Try it:
Would you retype the listing below word for word, without any of its pictures?

Source data:
● ● ● ●

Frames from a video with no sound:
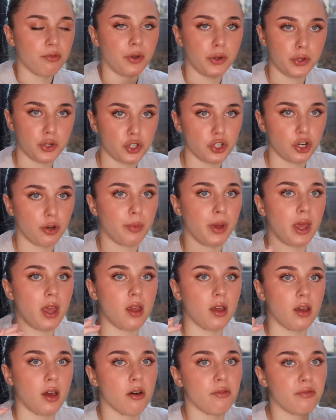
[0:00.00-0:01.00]

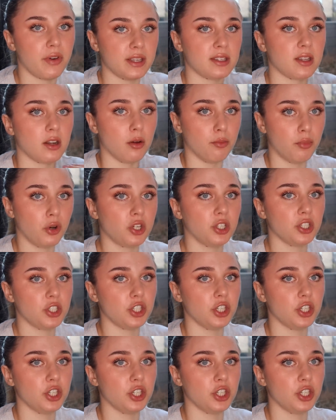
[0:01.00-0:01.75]
photoshopping her face and her body,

● ● ● ●

Expected output:
Frames from a video with no sound:
[0:00.00-0:01.00]

[0:01.00-0:01.75]
photoshopping her face and her body,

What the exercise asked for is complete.